### Instructions to follow
With the pictures left out, return exactly the lines from the one containing "[0:05.00-0:06.00]" through the end of the listing below.

### Data supplied

== Segment start ==

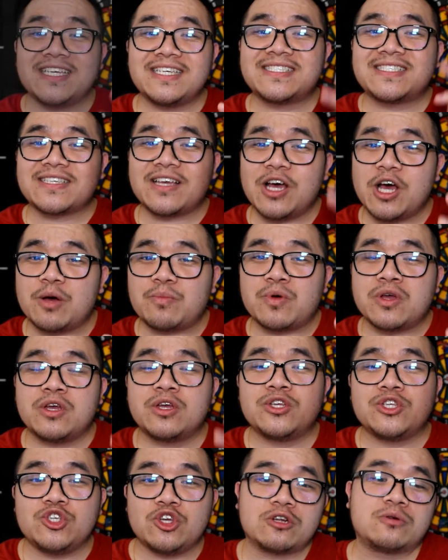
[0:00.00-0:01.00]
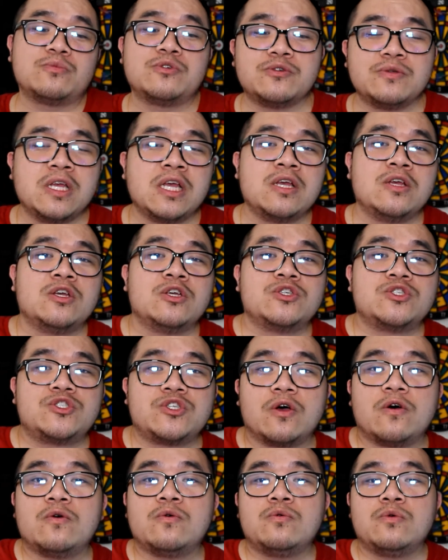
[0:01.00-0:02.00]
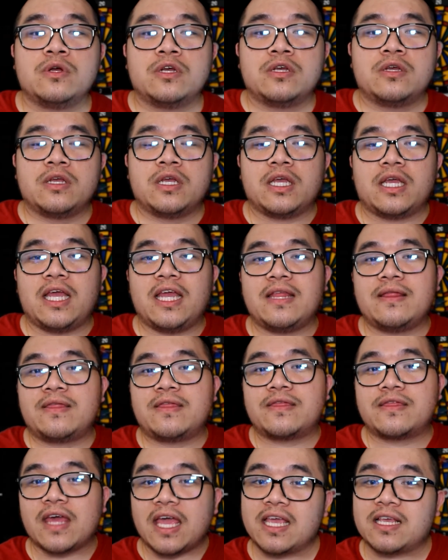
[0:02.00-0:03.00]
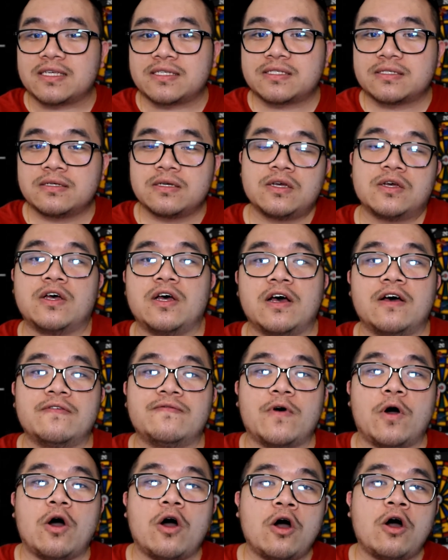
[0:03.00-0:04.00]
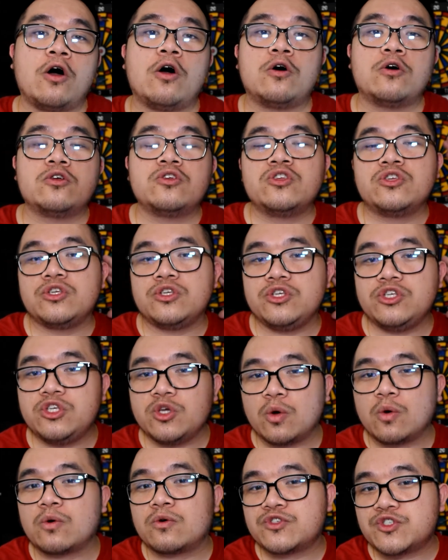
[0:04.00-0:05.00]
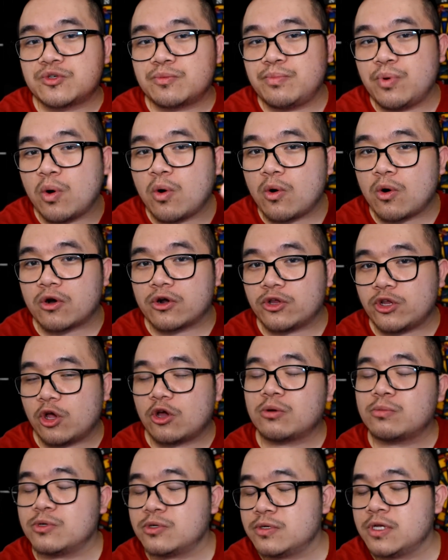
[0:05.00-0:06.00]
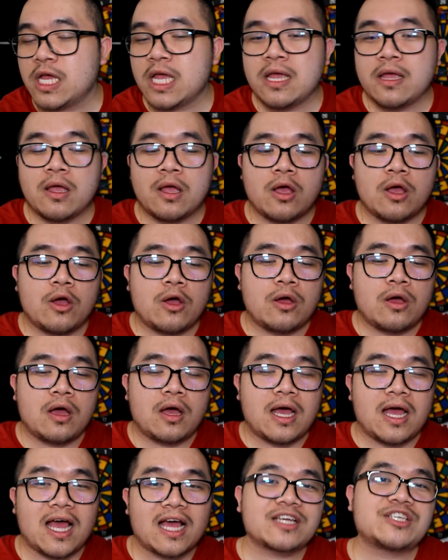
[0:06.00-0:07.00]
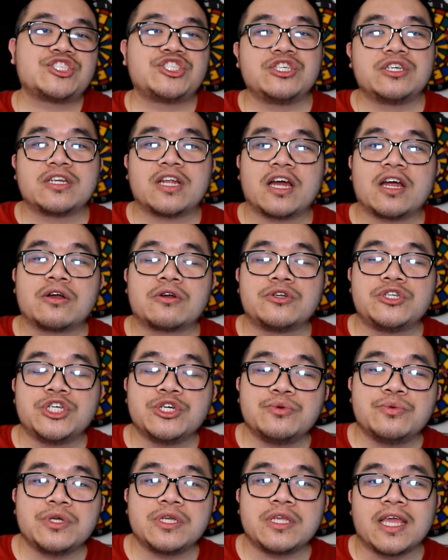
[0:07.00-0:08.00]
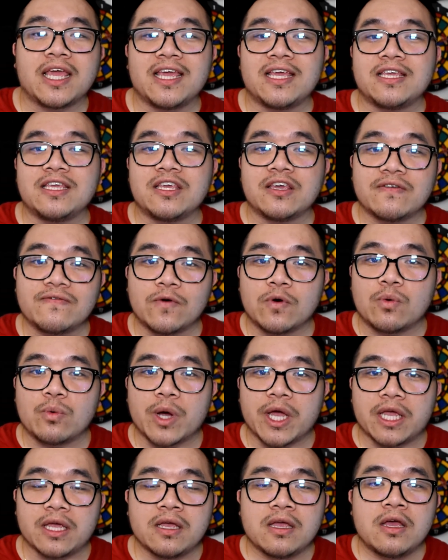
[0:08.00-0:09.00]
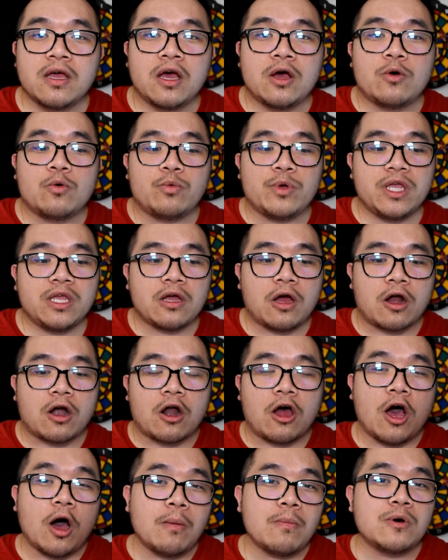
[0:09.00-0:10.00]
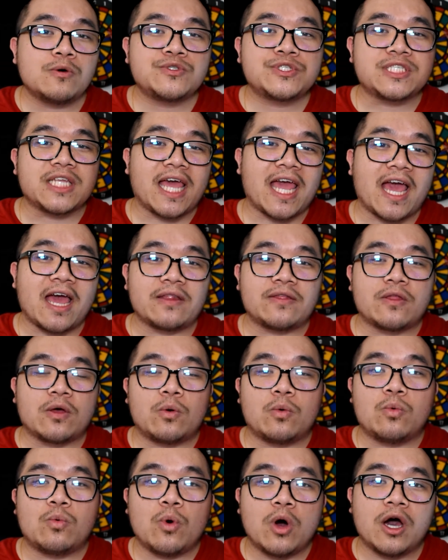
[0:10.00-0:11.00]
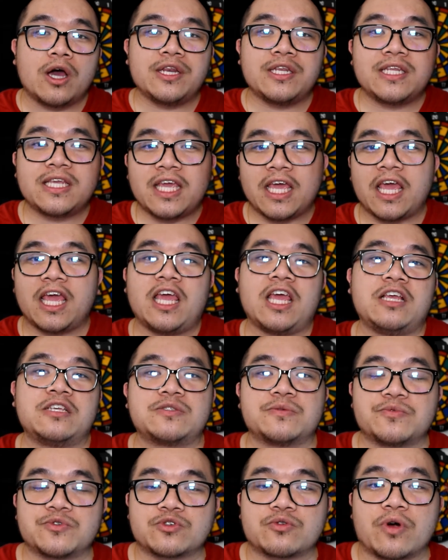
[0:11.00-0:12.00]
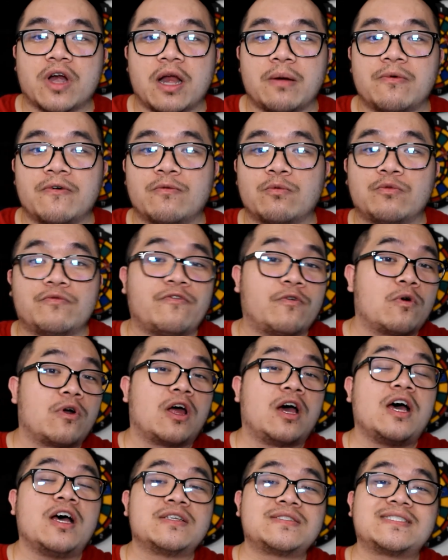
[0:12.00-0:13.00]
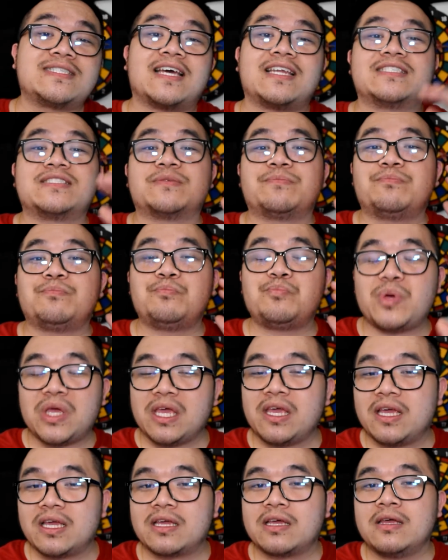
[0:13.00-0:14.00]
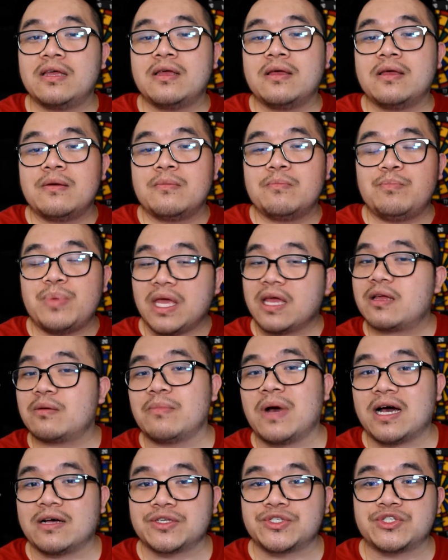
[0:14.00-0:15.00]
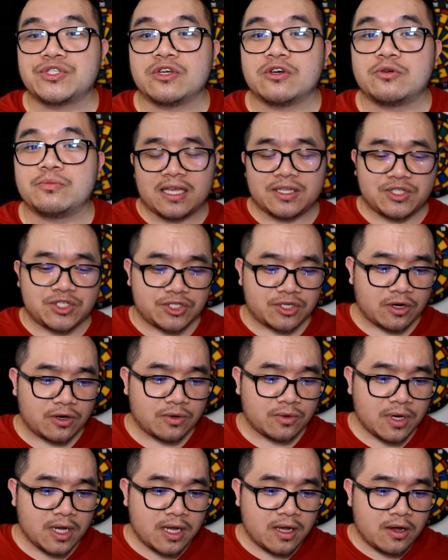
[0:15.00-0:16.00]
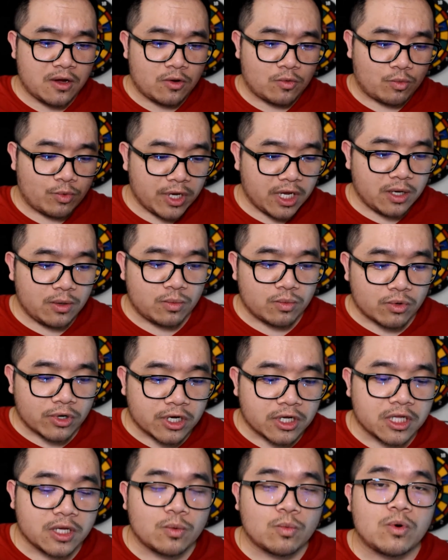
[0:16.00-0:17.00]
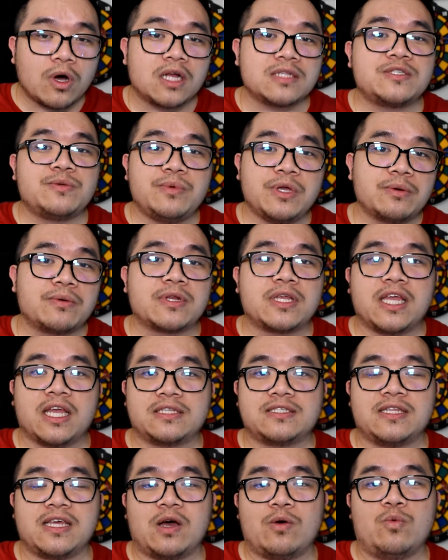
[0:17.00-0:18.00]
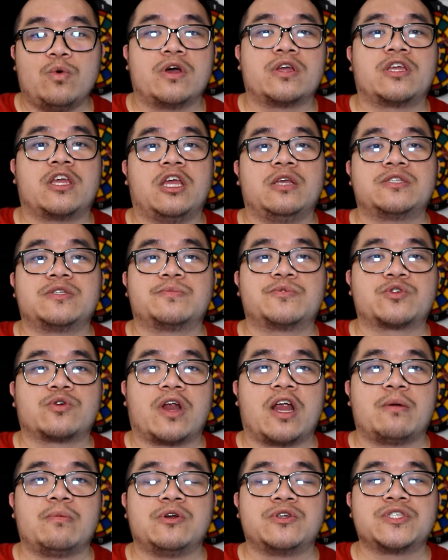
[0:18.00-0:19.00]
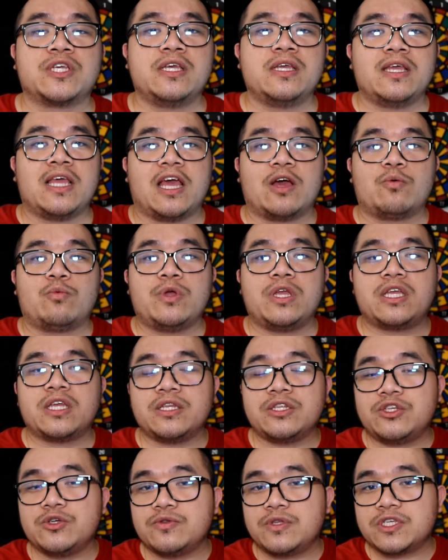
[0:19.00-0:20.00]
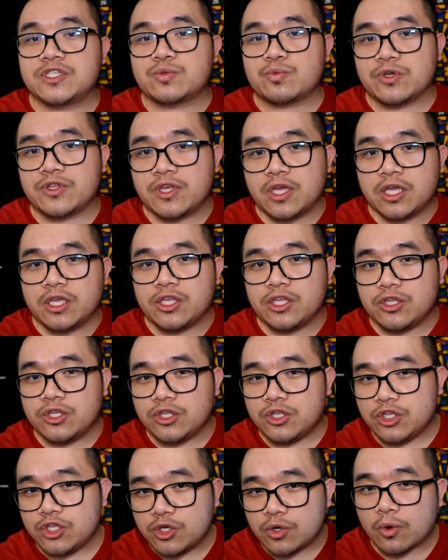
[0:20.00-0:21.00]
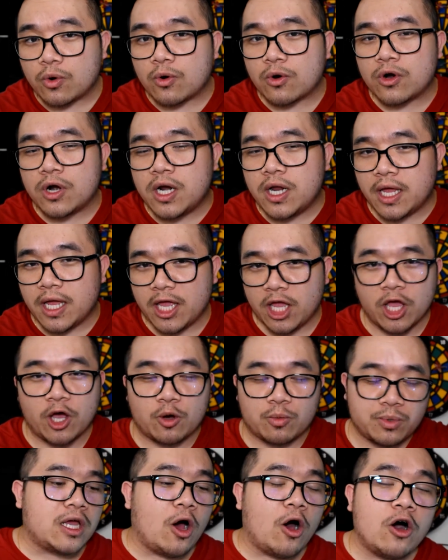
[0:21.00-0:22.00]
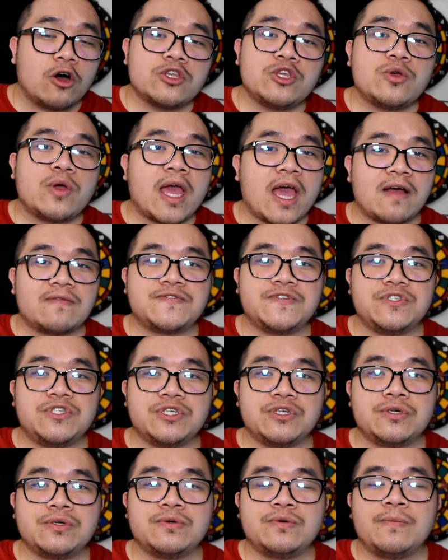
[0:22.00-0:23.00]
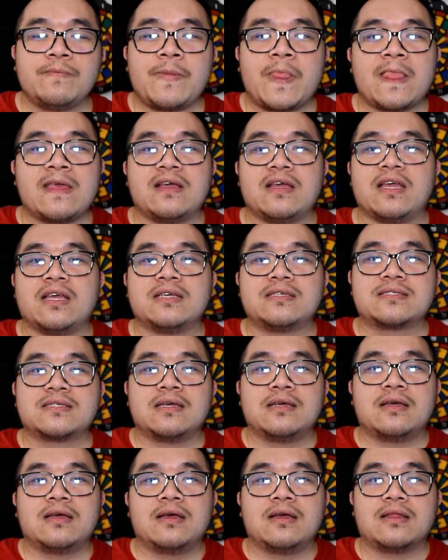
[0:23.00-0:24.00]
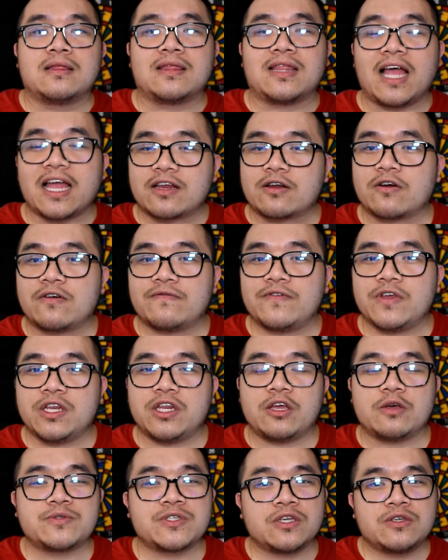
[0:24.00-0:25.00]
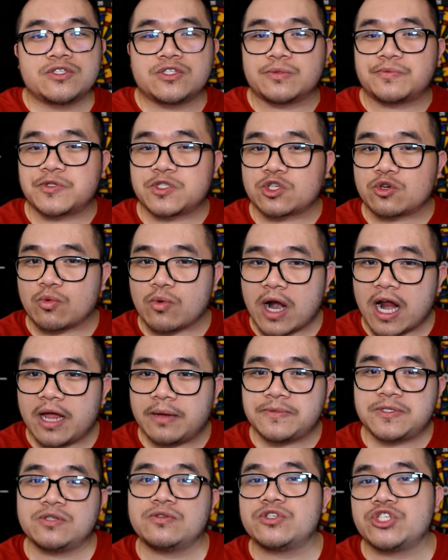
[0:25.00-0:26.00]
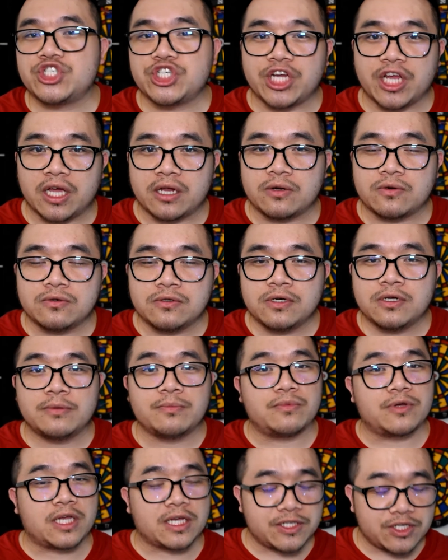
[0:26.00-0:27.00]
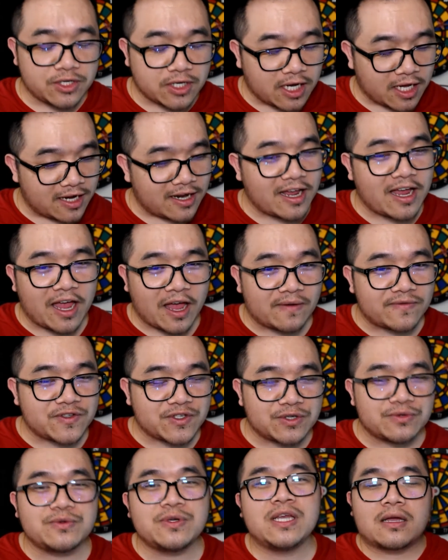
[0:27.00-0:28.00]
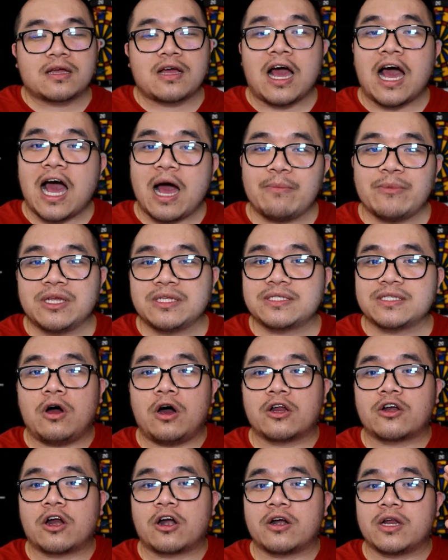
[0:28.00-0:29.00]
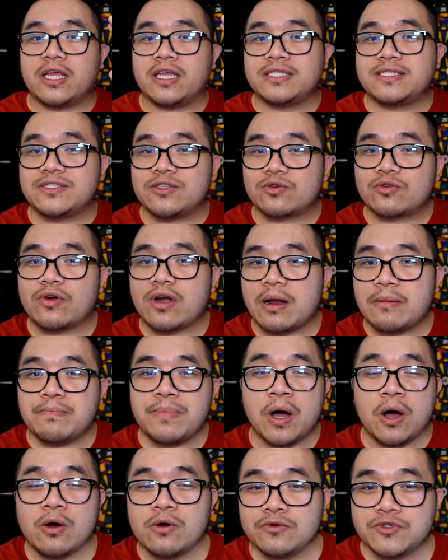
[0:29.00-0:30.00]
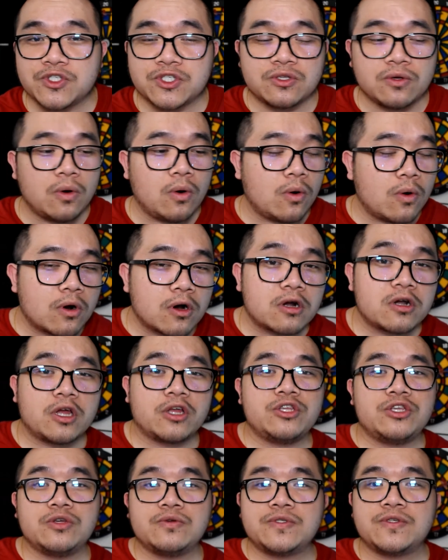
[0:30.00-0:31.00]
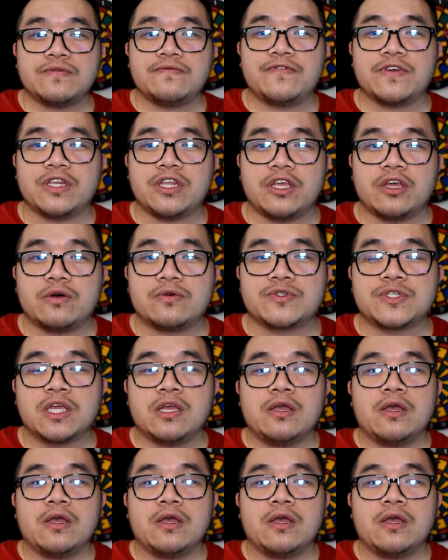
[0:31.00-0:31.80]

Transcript: is up, Yorumu? So, in thanks of all your support, Yorumu, Akashi and I are doing a giveaway. We are almost at the 1K subscriber. For us, that is a big, big milestone. And so, we really want to be able to get to that 1K subscribers, and we can do this with your help. All you have to do is like our videos, subscribe to the channel because you kind of have to, comment on our Instagram posts or on our YouTube videos,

== Segment end ==

### Answer below
[0:05.00-0:06.00]
[0:06.00-0:07.00]
[0:07.00-0:08.00]
[0:08.00-0:09.00]
[0:09.00-0:10.00]
[0:10.00-0:11.00]
[0:11.00-0:12.00]
[0:12.00-0:13.00]
[0:13.00-0:14.00]
[0:14.00-0:15.00]
[0:15.00-0:16.00]
[0:16.00-0:17.00]
[0:17.00-0:18.00]
[0:18.00-0:19.00]
[0:19.00-0:20.00]
[0:20.00-0:21.00]
[0:21.00-0:22.00]
[0:22.00-0:23.00]
[0:23.00-0:24.00]
[0:24.00-0:25.00]
[0:25.00-0:26.00]
[0:26.00-0:27.00]
[0:27.00-0:28.00]
[0:28.00-0:29.00]
[0:29.00-0:30.00]
[0:30.00-0:31.00]
[0:31.00-0:31.80]

Transcript: is up, Yorumu? So, in thanks of all your support, Yorumu, Akashi and I are doing a giveaway. We are almost at the 1K subscriber. For us, that is a big, big milestone. And so, we really want to be able to get to that 1K subscribers, and we can do this with your help. All you have to do is like our videos, subscribe to the channel because you kind of have to, comment on our Instagram posts or on our YouTube videos,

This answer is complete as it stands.